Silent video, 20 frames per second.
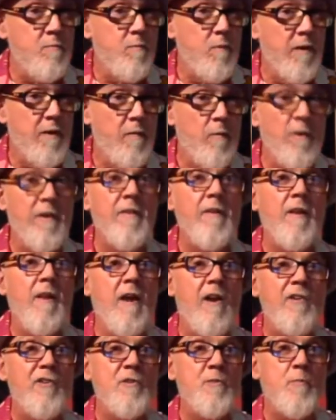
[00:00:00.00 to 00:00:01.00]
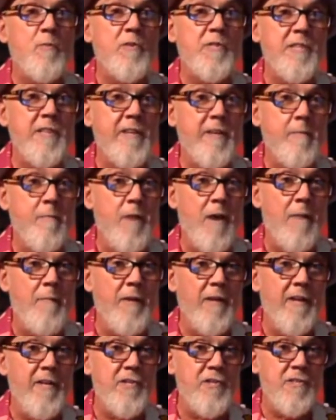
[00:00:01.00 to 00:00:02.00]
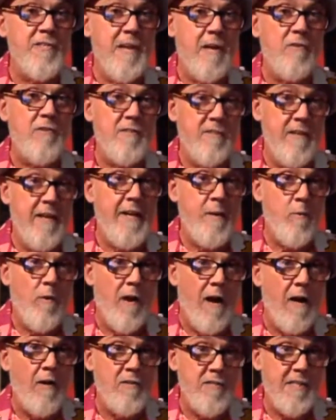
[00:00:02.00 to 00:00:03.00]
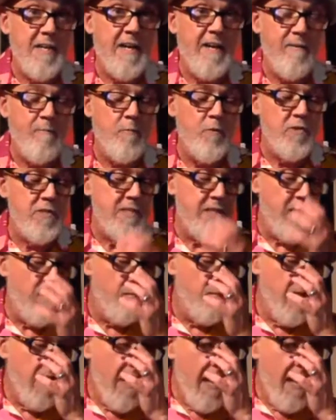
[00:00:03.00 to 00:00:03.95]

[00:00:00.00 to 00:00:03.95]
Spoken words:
one of the largest Brazilian populations anywhere outside of Brazil.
-*-*-
Task statement:
Omitting all pictures, set the listing down exactly.

Exercise result:
Silent video, 20 frames per second.
[00:00:00.00 to 00:00:01.00]
[00:00:01.00 to 00:00:02.00]
[00:00:02.00 to 00:00:03.00]
[00:00:03.00 to 00:00:03.95]

[00:00:00.00 to 00:00:03.95]
Spoken words:
one of the largest Brazilian populations anywhere outside of Brazil.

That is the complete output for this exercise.